Struggling to move away from punitive discipline
What I learnt from interviewing parents about discipline
Preamble
As many of you know, but some don’t, I am slowly working on a book tackling the misinformation and lies that we are told about how we “should” parent. In researching and writing my book, I’ll be sifting through academic articles and history books, conducting interview with experts and parents alike, and aiming to understand where this misinformation comes from.
I’ll also be identifying the parenting guidance that not only applies to parents now in our current societal context, but the guidance that also makes sense in terms of our evolutionary history, and that caters to our children’s biological, developmental, and psychological needs.
As I work on the book I’ll be occasionally sharing some of the things that I’ve researched (like I’m doing today). This content is accessible only to my paid subscribers. In short, pay for it now (and help support me to research and write this book more quickly), or pay for it when the book is done.
In saying that, there are two other ways to receive this content. The first is through Substack’s subscriber referral program. When you share Lessons Learned, whether through text, email, or social media, you’ll get credit for any new subscribers, resulting in free access to my paid content.

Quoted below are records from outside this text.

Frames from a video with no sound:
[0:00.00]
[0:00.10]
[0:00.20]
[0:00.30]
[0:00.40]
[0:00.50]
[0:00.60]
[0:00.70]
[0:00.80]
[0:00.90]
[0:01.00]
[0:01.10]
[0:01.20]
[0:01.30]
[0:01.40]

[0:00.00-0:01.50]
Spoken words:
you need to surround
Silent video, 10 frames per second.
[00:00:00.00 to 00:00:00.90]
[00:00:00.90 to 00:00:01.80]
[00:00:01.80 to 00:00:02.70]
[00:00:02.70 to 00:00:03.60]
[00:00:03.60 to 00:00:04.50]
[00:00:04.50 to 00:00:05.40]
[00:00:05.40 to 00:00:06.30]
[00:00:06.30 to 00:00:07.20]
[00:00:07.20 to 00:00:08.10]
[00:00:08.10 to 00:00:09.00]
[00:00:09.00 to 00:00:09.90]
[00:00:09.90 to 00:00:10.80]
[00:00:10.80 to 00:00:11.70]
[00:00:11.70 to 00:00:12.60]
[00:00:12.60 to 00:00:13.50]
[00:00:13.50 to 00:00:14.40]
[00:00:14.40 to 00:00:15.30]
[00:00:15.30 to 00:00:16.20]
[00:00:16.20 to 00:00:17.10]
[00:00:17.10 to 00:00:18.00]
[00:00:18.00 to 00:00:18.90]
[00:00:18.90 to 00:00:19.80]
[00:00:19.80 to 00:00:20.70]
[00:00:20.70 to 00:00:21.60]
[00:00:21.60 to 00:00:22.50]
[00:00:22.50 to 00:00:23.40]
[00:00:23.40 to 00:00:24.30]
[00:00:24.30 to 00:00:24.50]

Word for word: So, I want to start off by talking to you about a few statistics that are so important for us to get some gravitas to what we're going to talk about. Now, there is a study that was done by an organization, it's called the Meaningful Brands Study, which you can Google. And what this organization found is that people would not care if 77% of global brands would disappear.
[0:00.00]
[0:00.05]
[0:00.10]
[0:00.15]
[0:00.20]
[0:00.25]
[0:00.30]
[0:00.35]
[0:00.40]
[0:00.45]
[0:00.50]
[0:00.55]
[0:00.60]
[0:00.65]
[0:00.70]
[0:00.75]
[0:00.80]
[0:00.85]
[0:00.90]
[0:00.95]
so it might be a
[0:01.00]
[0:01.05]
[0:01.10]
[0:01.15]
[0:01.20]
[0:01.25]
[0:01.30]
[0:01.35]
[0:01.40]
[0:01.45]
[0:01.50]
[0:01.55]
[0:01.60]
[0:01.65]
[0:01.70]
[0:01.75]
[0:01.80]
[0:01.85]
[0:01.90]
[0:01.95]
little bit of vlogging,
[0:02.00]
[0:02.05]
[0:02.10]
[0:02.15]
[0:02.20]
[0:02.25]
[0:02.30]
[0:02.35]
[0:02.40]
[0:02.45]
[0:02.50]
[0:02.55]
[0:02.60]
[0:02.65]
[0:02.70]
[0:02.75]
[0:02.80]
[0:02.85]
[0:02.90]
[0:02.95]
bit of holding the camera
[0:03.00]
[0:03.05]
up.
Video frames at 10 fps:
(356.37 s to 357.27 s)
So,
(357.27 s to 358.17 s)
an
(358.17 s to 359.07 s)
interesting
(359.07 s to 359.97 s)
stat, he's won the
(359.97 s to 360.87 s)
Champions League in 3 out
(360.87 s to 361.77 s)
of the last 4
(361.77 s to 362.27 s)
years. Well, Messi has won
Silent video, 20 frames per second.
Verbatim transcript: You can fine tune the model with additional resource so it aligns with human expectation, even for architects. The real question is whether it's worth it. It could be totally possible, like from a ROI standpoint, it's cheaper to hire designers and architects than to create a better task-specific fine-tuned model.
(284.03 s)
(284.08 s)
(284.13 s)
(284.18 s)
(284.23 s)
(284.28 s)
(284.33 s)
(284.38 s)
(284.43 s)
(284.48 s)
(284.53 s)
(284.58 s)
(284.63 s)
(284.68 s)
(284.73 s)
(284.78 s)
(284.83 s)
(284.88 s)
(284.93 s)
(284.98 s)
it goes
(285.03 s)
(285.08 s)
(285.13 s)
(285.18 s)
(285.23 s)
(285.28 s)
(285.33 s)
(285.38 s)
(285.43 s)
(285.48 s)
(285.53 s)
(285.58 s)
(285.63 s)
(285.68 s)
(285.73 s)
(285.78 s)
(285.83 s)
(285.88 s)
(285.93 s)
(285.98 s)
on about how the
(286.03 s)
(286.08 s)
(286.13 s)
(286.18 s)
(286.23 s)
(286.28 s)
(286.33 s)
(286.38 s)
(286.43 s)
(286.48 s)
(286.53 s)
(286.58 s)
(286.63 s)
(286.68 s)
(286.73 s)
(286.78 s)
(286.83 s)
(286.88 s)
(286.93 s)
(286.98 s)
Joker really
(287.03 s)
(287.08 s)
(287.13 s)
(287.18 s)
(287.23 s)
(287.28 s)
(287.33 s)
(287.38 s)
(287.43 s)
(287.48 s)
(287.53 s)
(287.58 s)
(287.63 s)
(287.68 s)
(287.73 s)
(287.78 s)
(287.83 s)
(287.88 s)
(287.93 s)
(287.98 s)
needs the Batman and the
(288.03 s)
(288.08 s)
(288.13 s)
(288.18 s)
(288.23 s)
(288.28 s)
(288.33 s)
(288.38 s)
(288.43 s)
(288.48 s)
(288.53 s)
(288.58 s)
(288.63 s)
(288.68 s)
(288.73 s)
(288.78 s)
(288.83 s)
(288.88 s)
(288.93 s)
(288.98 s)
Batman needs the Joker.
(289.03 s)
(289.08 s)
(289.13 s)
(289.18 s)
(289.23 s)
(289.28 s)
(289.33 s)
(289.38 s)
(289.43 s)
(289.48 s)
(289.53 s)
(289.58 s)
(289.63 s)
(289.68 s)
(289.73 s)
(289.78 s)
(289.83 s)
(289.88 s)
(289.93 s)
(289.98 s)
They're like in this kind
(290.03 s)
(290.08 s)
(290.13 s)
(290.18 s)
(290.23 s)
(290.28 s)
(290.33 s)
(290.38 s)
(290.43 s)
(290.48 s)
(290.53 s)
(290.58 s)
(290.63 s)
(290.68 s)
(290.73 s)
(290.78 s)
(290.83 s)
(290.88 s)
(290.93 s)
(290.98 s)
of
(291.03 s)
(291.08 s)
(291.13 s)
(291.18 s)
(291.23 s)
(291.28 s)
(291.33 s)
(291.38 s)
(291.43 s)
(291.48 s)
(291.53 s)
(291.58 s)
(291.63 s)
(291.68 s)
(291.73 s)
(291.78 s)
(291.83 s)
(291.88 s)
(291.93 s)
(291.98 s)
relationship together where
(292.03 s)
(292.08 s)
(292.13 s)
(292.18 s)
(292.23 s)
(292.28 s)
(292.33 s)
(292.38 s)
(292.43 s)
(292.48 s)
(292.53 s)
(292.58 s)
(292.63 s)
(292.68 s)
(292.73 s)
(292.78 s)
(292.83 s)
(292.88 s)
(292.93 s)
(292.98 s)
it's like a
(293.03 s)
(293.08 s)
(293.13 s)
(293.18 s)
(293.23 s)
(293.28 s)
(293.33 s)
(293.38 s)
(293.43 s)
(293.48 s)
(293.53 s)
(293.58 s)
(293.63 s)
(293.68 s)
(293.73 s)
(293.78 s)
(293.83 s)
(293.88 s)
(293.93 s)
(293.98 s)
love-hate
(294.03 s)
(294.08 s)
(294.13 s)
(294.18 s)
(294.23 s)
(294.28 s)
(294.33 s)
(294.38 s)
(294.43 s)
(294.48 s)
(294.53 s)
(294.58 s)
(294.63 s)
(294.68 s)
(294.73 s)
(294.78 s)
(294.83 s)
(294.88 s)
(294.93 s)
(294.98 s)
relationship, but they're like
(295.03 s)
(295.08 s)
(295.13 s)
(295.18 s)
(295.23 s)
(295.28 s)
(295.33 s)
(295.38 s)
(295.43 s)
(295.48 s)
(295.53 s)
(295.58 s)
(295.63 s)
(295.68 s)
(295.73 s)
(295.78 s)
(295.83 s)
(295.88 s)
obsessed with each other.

The second is by allowing me to interview you. I’ll be putting out calls every now and then as I look for people and parents with certain types of experience. If that’s you, and you put your hand up for an interview, you’ll get a year’s access to all content.
Now for today’s article.
The struggle to move away from punitive discipline
One in two Australian parents have used physical punishment.
But I don’t think everyone in that group is equal. We could probably break it down into those who (1) think smacking actually works (about 20% of parents with young kids fall in this category). There are probably plenty of other parents who don’t use physical discipline, but use other fear-based techniques such as time-outs and harsh punishments. I’m calling this group the fear-based disciplinarians. And (2) those who don’t think it works, but find themselves doing it anyway. I’ll call them the ‘oh crap, not again’ disciplinarians. I don’t think many fear-based disciplinarians have found themselves onto my mailing list (although if you have, welcome! Please stick around!). Consequently, I’m going to only lightly touch on the science behind why smacking “works”, but why we should still stop relying on it as a disciplinary method. And then I’ll be speaking to the ‘oh crap, not again’ parents.
Yes, fear-based discipline “works”, but…
When I interviewed parents and asked them about their experiences with smacking, one parent nailed it on the head:
“It’s quick. And usually it stops the behaviour straightaway. But no one feels good.”
Decades of science have found the same thing. Fear based discipline works – it forces immediate compliance better than any other disciplinary technique.
But no one feels good doing it. No one puts their child in time out and walks away feeling warm and fuzzy. No one gets smacked and feels an outpouring of love toward the parent who just hit them.